--- AVAILABLE RECORDS Enclosed Below ---

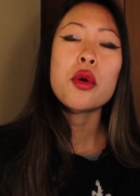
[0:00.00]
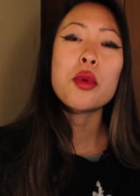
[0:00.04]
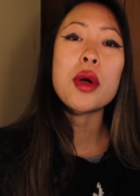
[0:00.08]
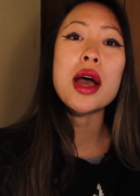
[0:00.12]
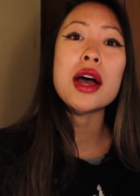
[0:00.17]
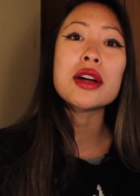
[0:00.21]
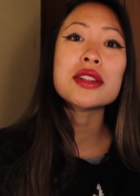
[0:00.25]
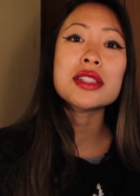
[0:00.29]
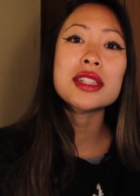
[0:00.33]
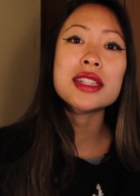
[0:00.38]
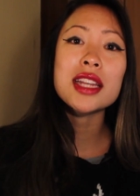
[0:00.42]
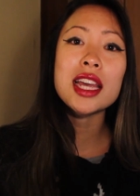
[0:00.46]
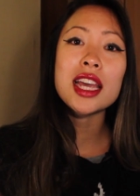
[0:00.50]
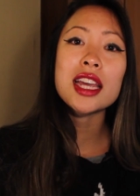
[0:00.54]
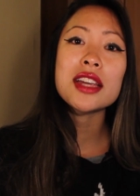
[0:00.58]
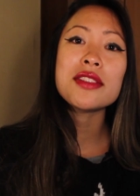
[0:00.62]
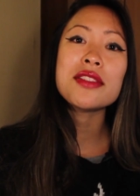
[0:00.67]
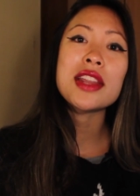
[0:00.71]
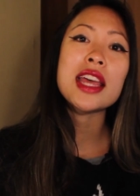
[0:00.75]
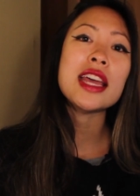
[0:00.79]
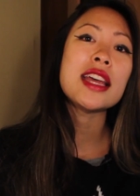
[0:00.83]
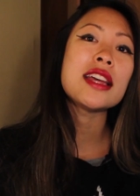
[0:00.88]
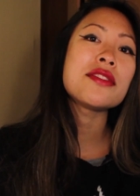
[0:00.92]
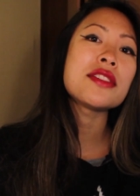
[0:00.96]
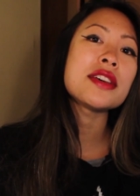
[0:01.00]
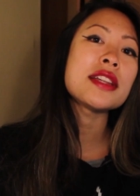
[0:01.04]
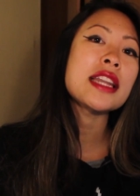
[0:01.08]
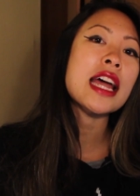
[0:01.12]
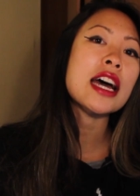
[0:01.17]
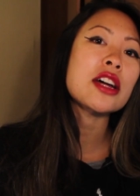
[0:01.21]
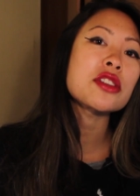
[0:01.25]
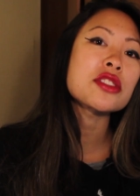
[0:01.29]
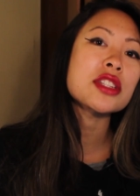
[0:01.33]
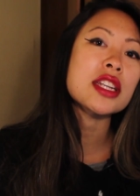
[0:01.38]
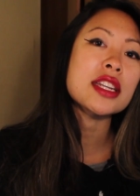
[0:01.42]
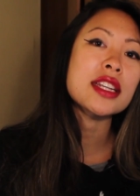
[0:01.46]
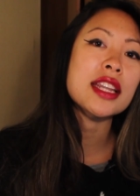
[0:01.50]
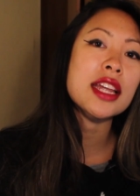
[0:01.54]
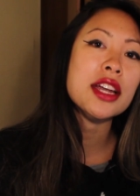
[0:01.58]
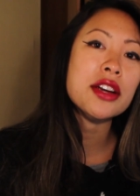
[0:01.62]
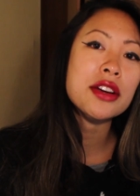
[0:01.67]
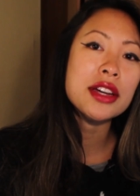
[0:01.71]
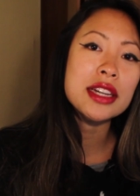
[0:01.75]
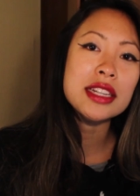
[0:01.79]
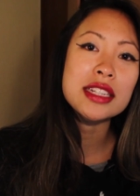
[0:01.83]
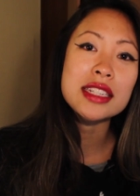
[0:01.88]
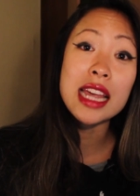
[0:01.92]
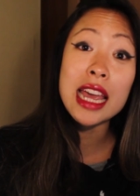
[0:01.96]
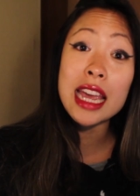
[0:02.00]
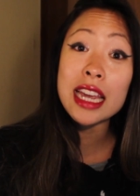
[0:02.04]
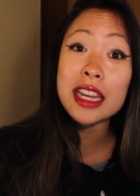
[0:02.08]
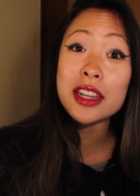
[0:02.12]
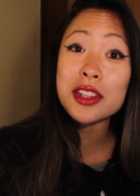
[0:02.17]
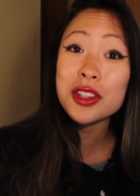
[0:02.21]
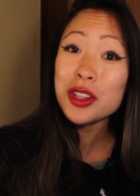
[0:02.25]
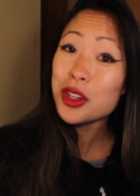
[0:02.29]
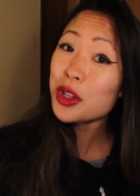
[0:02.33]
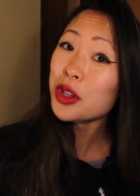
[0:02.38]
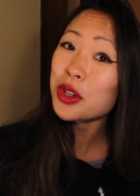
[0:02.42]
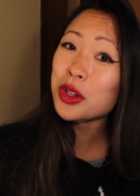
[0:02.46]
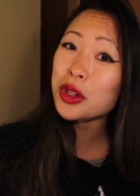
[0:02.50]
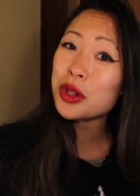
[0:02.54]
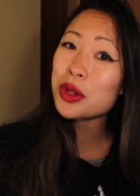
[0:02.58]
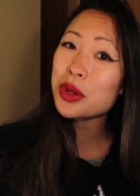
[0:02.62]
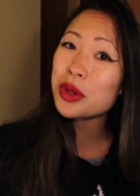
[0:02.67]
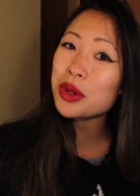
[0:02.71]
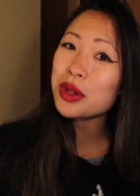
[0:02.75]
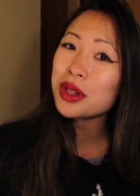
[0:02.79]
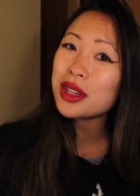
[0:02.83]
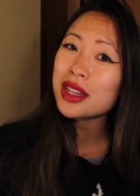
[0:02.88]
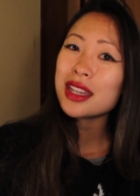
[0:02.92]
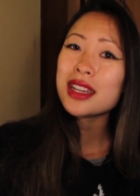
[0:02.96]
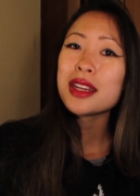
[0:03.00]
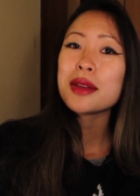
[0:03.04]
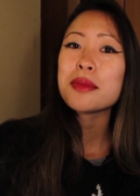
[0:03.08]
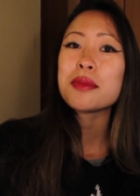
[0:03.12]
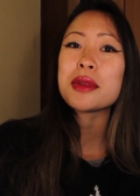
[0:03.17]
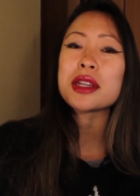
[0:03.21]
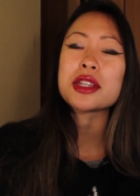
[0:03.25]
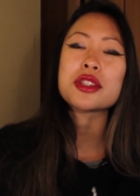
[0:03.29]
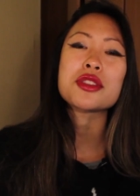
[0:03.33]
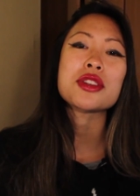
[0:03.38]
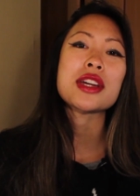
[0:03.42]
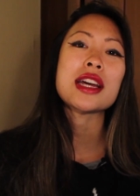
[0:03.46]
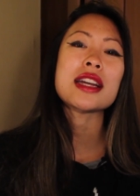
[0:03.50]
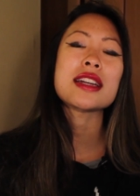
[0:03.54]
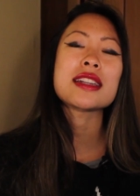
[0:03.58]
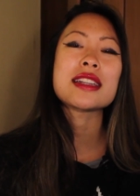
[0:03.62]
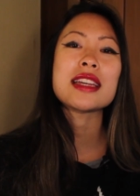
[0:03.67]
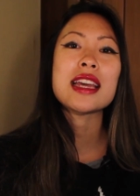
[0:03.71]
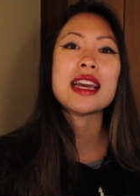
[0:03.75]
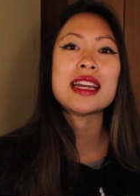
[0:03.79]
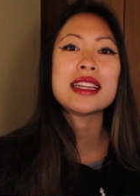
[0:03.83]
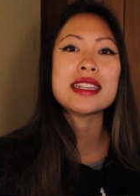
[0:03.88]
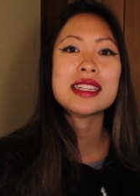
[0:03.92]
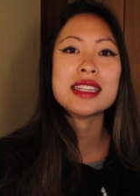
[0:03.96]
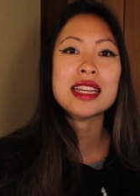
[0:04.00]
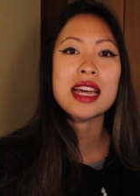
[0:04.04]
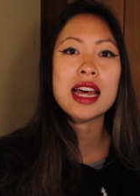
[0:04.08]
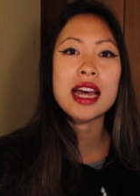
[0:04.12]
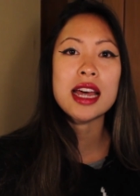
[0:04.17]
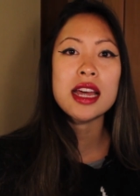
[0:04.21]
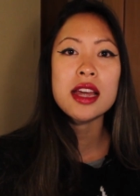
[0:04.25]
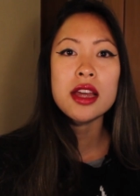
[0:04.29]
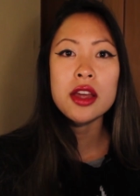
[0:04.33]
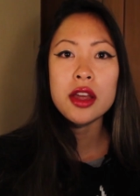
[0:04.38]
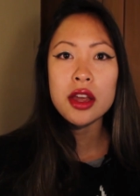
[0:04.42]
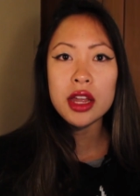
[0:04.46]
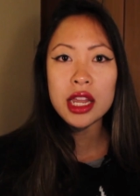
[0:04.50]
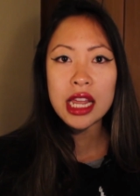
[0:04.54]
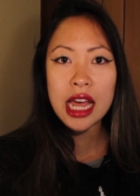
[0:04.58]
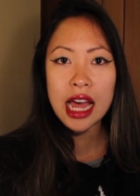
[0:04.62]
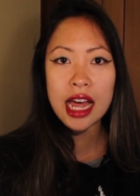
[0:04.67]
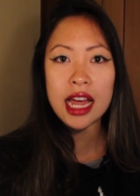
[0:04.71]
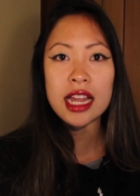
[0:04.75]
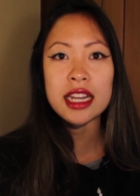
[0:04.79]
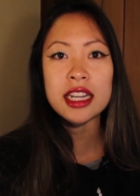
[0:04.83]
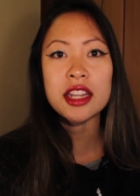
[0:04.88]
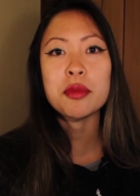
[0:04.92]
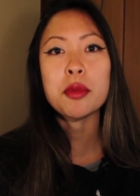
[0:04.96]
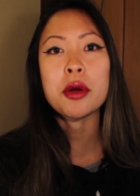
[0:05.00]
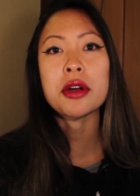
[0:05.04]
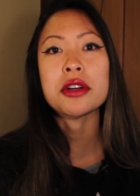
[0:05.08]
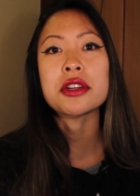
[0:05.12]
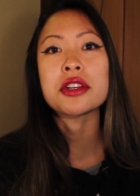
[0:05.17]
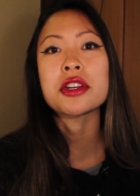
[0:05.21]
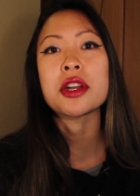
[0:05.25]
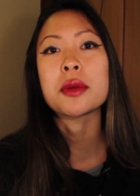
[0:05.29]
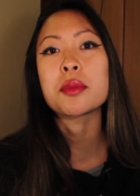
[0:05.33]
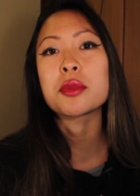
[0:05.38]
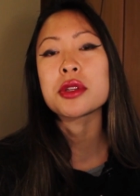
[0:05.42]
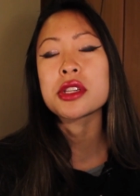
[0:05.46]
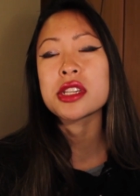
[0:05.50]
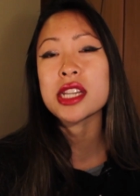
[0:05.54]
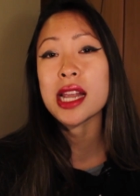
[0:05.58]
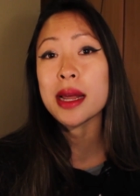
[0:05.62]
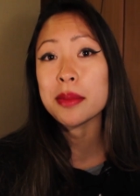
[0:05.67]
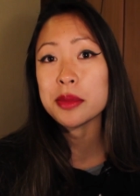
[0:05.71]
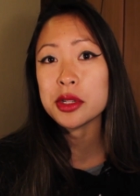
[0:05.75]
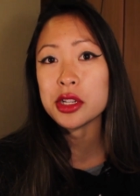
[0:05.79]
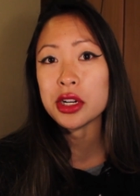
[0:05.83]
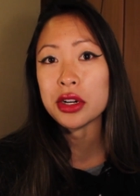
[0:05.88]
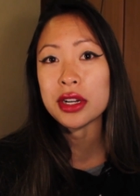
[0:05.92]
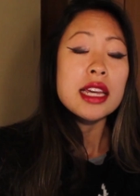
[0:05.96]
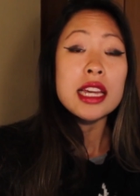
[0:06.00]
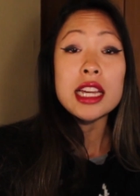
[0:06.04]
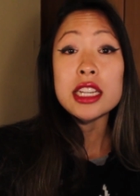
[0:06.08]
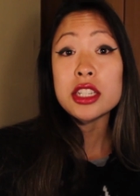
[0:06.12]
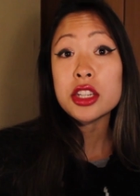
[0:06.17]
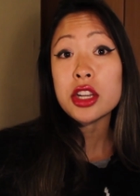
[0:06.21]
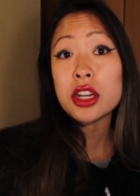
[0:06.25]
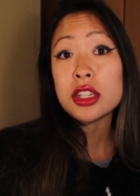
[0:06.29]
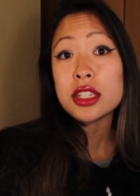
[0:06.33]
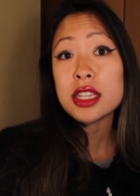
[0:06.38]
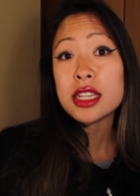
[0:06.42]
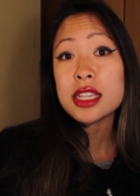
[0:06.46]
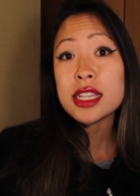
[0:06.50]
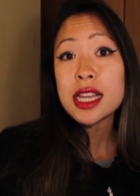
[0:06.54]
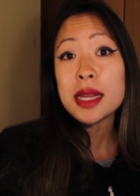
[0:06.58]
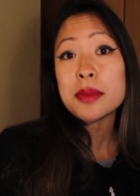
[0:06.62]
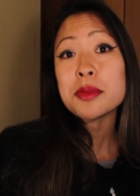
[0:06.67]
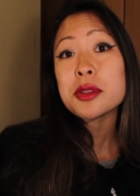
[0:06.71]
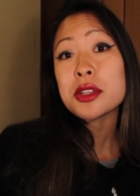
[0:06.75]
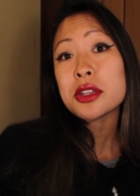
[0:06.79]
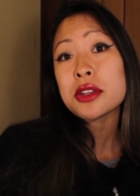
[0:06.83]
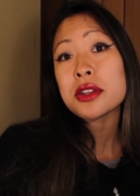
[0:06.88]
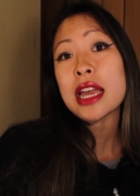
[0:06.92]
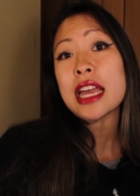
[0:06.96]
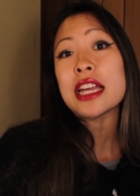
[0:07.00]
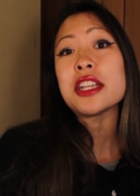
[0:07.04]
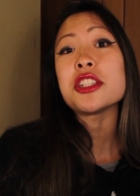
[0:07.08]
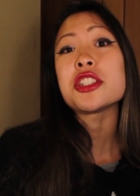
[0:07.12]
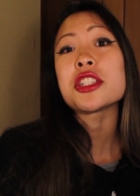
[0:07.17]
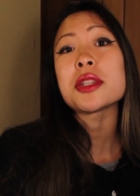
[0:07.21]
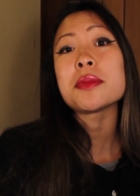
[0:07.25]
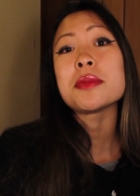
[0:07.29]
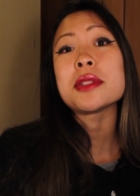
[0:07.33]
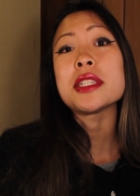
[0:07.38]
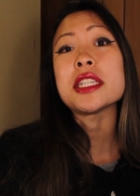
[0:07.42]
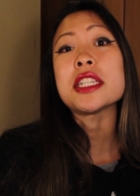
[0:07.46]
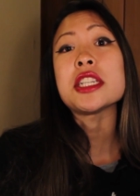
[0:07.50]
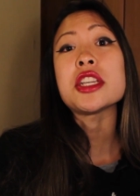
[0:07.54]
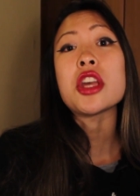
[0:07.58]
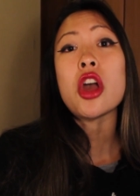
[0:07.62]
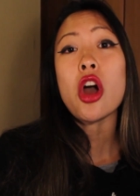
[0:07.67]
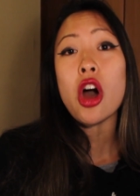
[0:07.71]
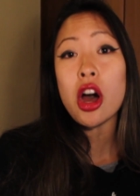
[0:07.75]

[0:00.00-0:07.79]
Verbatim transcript: Well, today they've announced that there is a new mixed reality headset and they partnered up with Samsung. It's called the Samsung H M D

--- End of Enclosed AVAILABLE RECORDS ---

In repeating the entries, exclude the pictures and alter nothing else.

▶ **ANSWER SECTION**:
[0:00.00]
[0:00.04]
[0:00.08]
[0:00.12]
[0:00.17]
[0:00.21]
[0:00.25]
[0:00.29]
[0:00.33]
[0:00.38]
[0:00.42]
[0:00.46]
[0:00.50]
[0:00.54]
[0:00.58]
[0:00.62]
[0:00.67]
[0:00.71]
[0:00.75]
[0:00.79]
[0:00.83]
[0:00.88]
[0:00.92]
[0:00.96]
[0:01.00]
[0:01.04]
[0:01.08]
[0:01.12]
[0:01.17]
[0:01.21]
[0:01.25]
[0:01.29]
[0:01.33]
[0:01.38]
[0:01.42]
[0:01.46]
[0:01.50]
[0:01.54]
[0:01.58]
[0:01.62]
[0:01.67]
[0:01.71]
[0:01.75]
[0:01.79]
[0:01.83]
[0:01.88]
[0:01.92]
[0:01.96]
[0:02.00]
[0:02.04]
[0:02.08]
[0:02.12]
[0:02.17]
[0:02.21]
[0:02.25]
[0:02.29]
[0:02.33]
[0:02.38]
[0:02.42]
[0:02.46]
[0:02.50]
[0:02.54]
[0:02.58]
[0:02.62]
[0:02.67]
[0:02.71]
[0:02.75]
[0:02.79]
[0:02.83]
[0:02.88]
[0:02.92]
[0:02.96]
[0:03.00]
[0:03.04]
[0:03.08]
[0:03.12]
[0:03.17]
[0:03.21]
[0:03.25]
[0:03.29]
[0:03.33]
[0:03.38]
[0:03.42]
[0:03.46]
[0:03.50]
[0:03.54]
[0:03.58]
[0:03.62]
[0:03.67]
[0:03.71]
[0:03.75]
[0:03.79]
[0:03.83]
[0:03.88]
[0:03.92]
[0:03.96]
[0:04.00]
[0:04.04]
[0:04.08]
[0:04.12]
[0:04.17]
[0:04.21]
[0:04.25]
[0:04.29]
[0:04.33]
[0:04.38]
[0:04.42]
[0:04.46]
[0:04.50]
[0:04.54]
[0:04.58]
[0:04.62]
[0:04.67]
[0:04.71]
[0:04.75]
[0:04.79]
[0:04.83]
[0:04.88]
[0:04.92]
[0:04.96]
[0:05.00]
[0:05.04]
[0:05.08]
[0:05.12]
[0:05.17]
[0:05.21]
[0:05.25]
[0:05.29]
[0:05.33]
[0:05.38]
[0:05.42]
[0:05.46]
[0:05.50]
[0:05.54]
[0:05.58]
[0:05.62]
[0:05.67]
[0:05.71]
[0:05.75]
[0:05.79]
[0:05.83]
[0:05.88]
[0:05.92]
[0:05.96]
[0:06.00]
[0:06.04]
[0:06.08]
[0:06.12]
[0:06.17]
[0:06.21]
[0:06.25]
[0:06.29]
[0:06.33]
[0:06.38]
[0:06.42]
[0:06.46]
[0:06.50]
[0:06.54]
[0:06.58]
[0:06.62]
[0:06.67]
[0:06.71]
[0:06.75]
[0:06.79]
[0:06.83]
[0:06.88]
[0:06.92]
[0:06.96]
[0:07.00]
[0:07.04]
[0:07.08]
[0:07.12]
[0:07.17]
[0:07.21]
[0:07.25]
[0:07.29]
[0:07.33]
[0:07.38]
[0:07.42]
[0:07.46]
[0:07.50]
[0:07.54]
[0:07.58]
[0:07.62]
[0:07.67]
[0:07.71]
[0:07.75]

[0:00.00-0:07.79]
Verbatim transcript: Well, today they've announced that there is a new mixed reality headset and they partnered up with Samsung. It's called the Samsung H M D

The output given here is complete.